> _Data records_
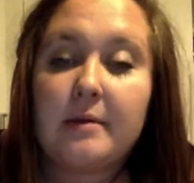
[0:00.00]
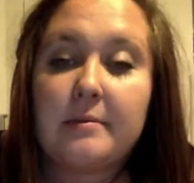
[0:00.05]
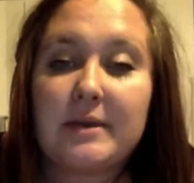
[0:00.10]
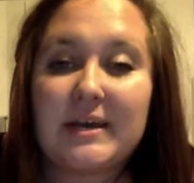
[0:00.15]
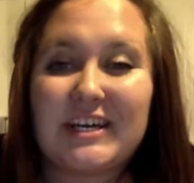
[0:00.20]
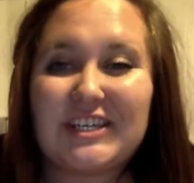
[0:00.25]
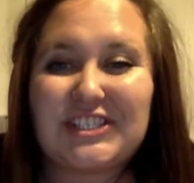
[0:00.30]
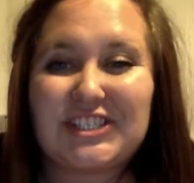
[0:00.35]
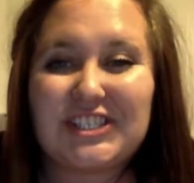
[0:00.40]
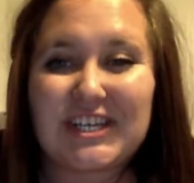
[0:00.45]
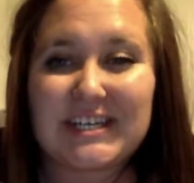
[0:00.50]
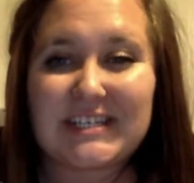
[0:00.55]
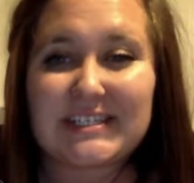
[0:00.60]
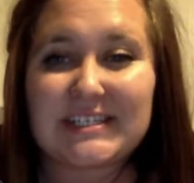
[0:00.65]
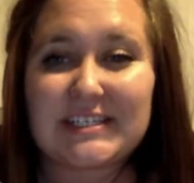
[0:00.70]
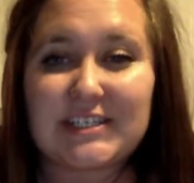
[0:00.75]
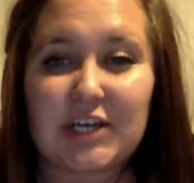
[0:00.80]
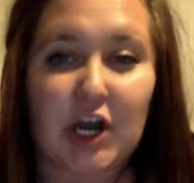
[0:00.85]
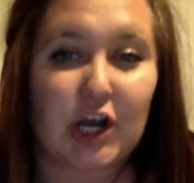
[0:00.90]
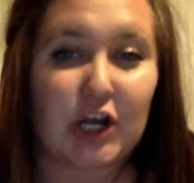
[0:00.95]
Because
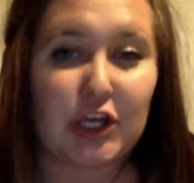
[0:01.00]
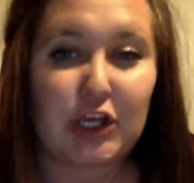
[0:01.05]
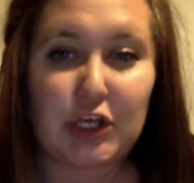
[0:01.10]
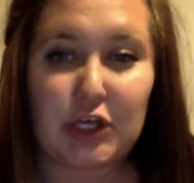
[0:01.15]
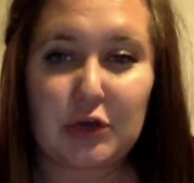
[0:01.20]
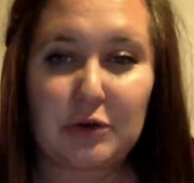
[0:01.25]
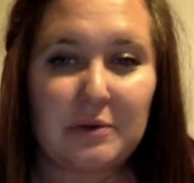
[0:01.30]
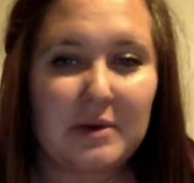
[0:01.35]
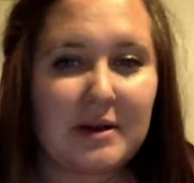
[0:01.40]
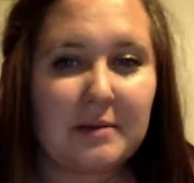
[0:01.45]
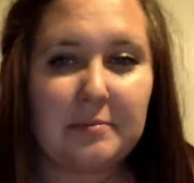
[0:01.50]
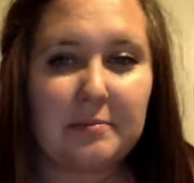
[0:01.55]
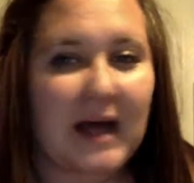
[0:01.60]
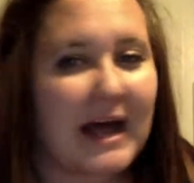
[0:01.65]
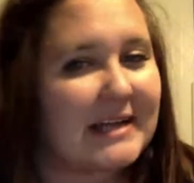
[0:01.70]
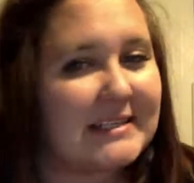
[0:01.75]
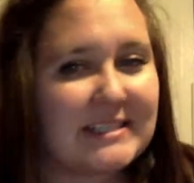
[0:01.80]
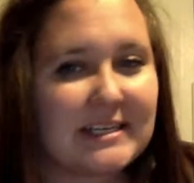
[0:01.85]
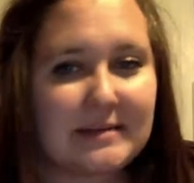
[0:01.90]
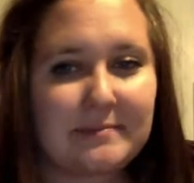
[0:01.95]
chances are you and a
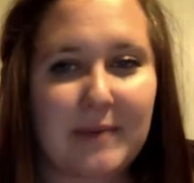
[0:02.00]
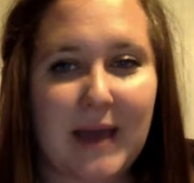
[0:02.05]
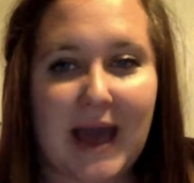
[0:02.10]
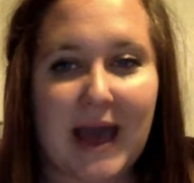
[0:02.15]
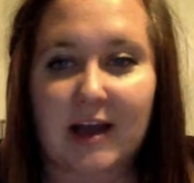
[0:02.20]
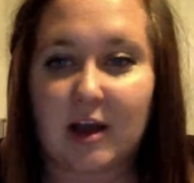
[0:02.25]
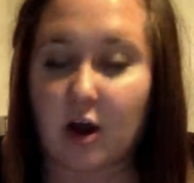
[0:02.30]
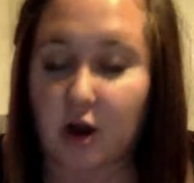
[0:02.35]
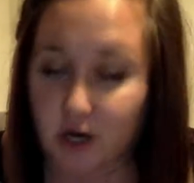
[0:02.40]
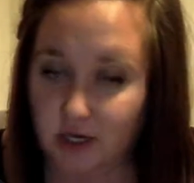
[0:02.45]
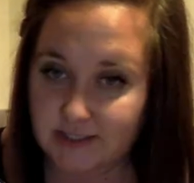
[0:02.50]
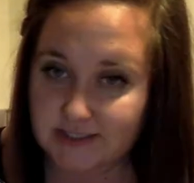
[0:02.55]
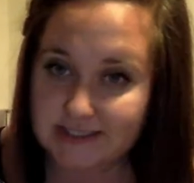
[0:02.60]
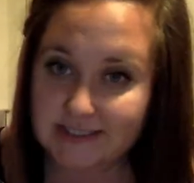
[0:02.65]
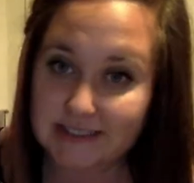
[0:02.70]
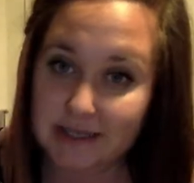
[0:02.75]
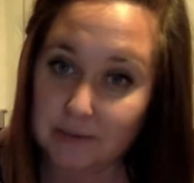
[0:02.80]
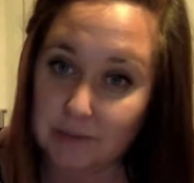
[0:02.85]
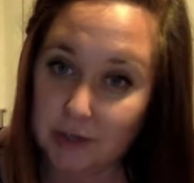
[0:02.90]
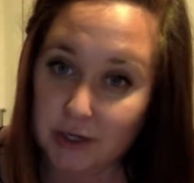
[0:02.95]
plastic bag aren't
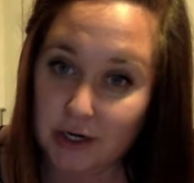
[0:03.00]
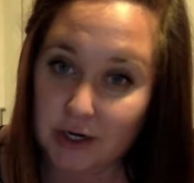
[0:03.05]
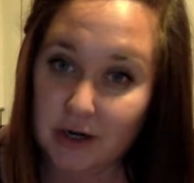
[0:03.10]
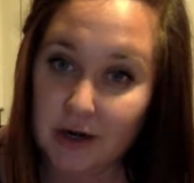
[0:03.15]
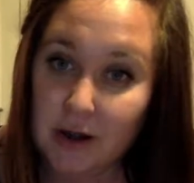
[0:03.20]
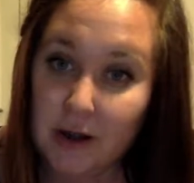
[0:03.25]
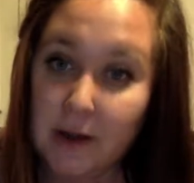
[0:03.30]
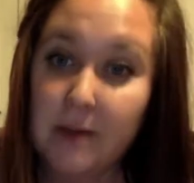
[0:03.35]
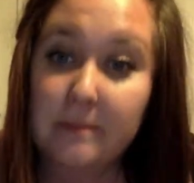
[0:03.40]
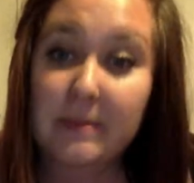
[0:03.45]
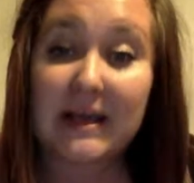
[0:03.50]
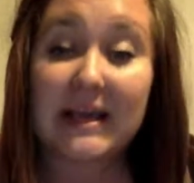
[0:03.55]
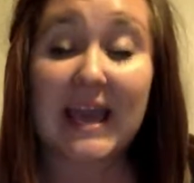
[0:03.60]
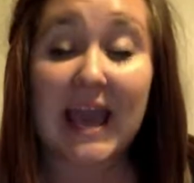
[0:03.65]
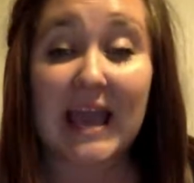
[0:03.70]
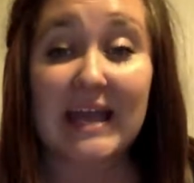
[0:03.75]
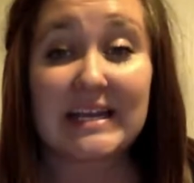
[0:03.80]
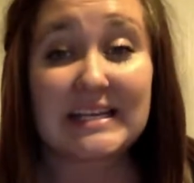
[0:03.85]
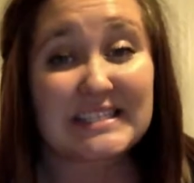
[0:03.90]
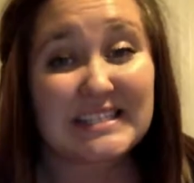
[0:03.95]
similar. But
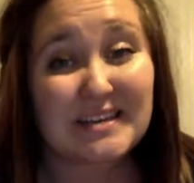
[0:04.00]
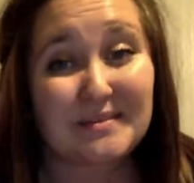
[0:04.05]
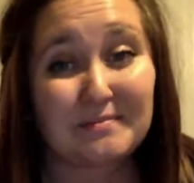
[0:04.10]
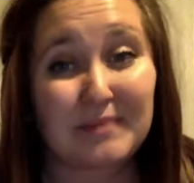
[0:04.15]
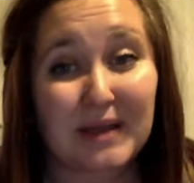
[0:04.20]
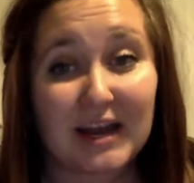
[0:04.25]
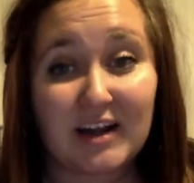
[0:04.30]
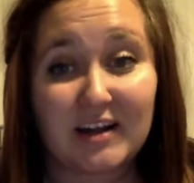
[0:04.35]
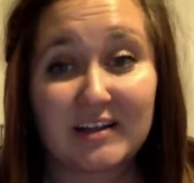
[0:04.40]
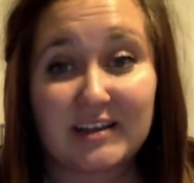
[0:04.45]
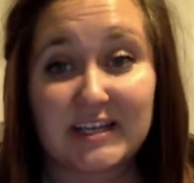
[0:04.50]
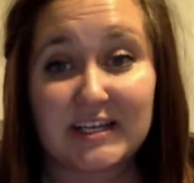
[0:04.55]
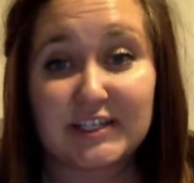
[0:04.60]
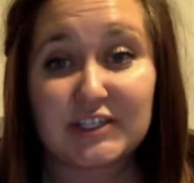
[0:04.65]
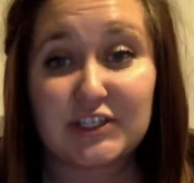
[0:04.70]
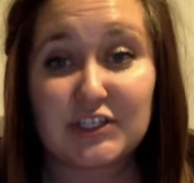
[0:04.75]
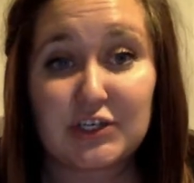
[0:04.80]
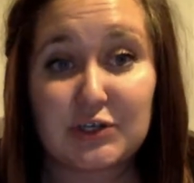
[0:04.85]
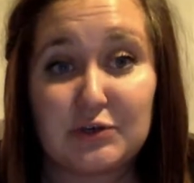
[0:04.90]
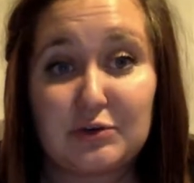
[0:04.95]
Katie's comparing
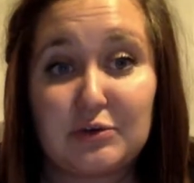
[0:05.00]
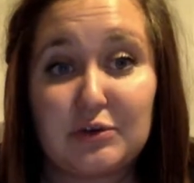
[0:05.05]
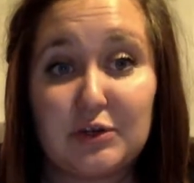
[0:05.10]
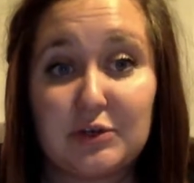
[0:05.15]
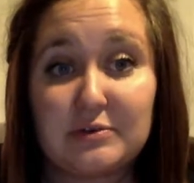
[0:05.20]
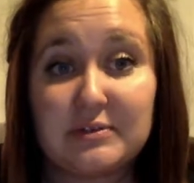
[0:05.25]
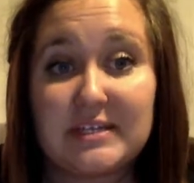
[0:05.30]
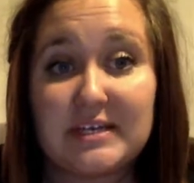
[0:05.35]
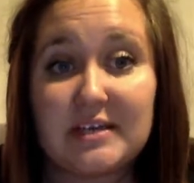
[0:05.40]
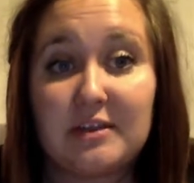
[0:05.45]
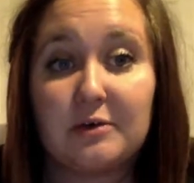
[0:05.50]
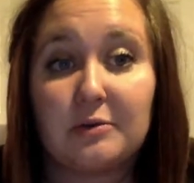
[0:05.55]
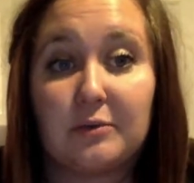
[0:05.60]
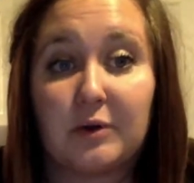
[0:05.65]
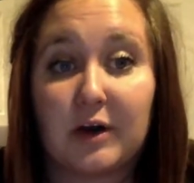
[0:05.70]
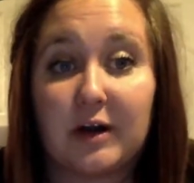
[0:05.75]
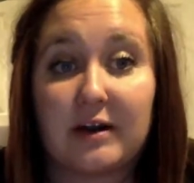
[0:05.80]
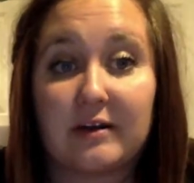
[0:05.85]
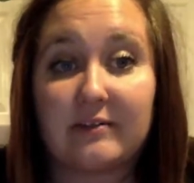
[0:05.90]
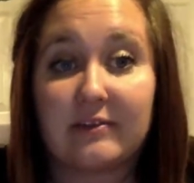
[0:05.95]
these two using the
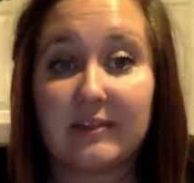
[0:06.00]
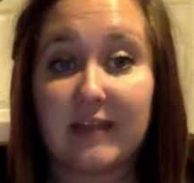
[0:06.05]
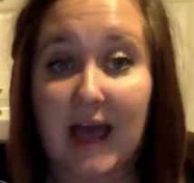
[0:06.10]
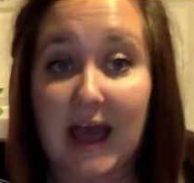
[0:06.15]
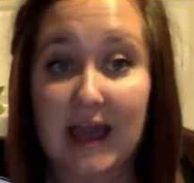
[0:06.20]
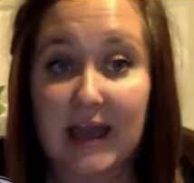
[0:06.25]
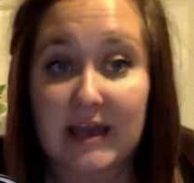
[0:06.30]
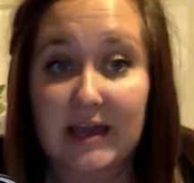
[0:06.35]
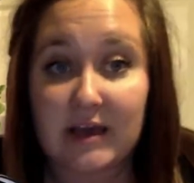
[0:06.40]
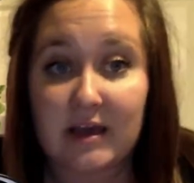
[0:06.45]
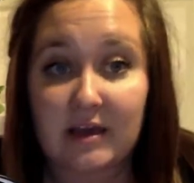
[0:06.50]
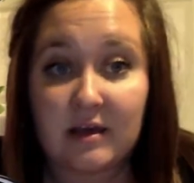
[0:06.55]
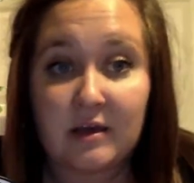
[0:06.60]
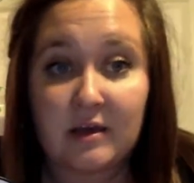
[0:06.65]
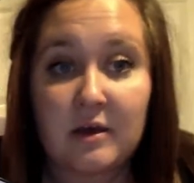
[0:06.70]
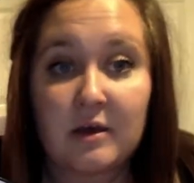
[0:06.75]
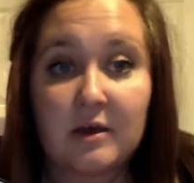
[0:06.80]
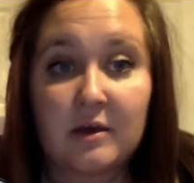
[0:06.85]
word like.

> _ASSIGNMENT_
Would you please output each record exactly, leaving the images out?

> _ANSWER BOX_
[0:00.00]
[0:00.05]
[0:00.10]
[0:00.15]
[0:00.20]
[0:00.25]
[0:00.30]
[0:00.35]
[0:00.40]
[0:00.45]
[0:00.50]
[0:00.55]
[0:00.60]
[0:00.65]
[0:00.70]
[0:00.75]
[0:00.80]
[0:00.85]
[0:00.90]
[0:00.95]
Because
[0:01.00]
[0:01.05]
[0:01.10]
[0:01.15]
[0:01.20]
[0:01.25]
[0:01.30]
[0:01.35]
[0:01.40]
[0:01.45]
[0:01.50]
[0:01.55]
[0:01.60]
[0:01.65]
[0:01.70]
[0:01.75]
[0:01.80]
[0:01.85]
[0:01.90]
[0:01.95]
chances are you and a
[0:02.00]
[0:02.05]
[0:02.10]
[0:02.15]
[0:02.20]
[0:02.25]
[0:02.30]
[0:02.35]
[0:02.40]
[0:02.45]
[0:02.50]
[0:02.55]
[0:02.60]
[0:02.65]
[0:02.70]
[0:02.75]
[0:02.80]
[0:02.85]
[0:02.90]
[0:02.95]
plastic bag aren't
[0:03.00]
[0:03.05]
[0:03.10]
[0:03.15]
[0:03.20]
[0:03.25]
[0:03.30]
[0:03.35]
[0:03.40]
[0:03.45]
[0:03.50]
[0:03.55]
[0:03.60]
[0:03.65]
[0:03.70]
[0:03.75]
[0:03.80]
[0:03.85]
[0:03.90]
[0:03.95]
similar. But
[0:04.00]
[0:04.05]
[0:04.10]
[0:04.15]
[0:04.20]
[0:04.25]
[0:04.30]
[0:04.35]
[0:04.40]
[0:04.45]
[0:04.50]
[0:04.55]
[0:04.60]
[0:04.65]
[0:04.70]
[0:04.75]
[0:04.80]
[0:04.85]
[0:04.90]
[0:04.95]
Katie's comparing
[0:05.00]
[0:05.05]
[0:05.10]
[0:05.15]
[0:05.20]
[0:05.25]
[0:05.30]
[0:05.35]
[0:05.40]
[0:05.45]
[0:05.50]
[0:05.55]
[0:05.60]
[0:05.65]
[0:05.70]
[0:05.75]
[0:05.80]
[0:05.85]
[0:05.90]
[0:05.95]
these two using the
[0:06.00]
[0:06.05]
[0:06.10]
[0:06.15]
[0:06.20]
[0:06.25]
[0:06.30]
[0:06.35]
[0:06.40]
[0:06.45]
[0:06.50]
[0:06.55]
[0:06.60]
[0:06.65]
[0:06.70]
[0:06.75]
[0:06.80]
[0:06.85]
word like.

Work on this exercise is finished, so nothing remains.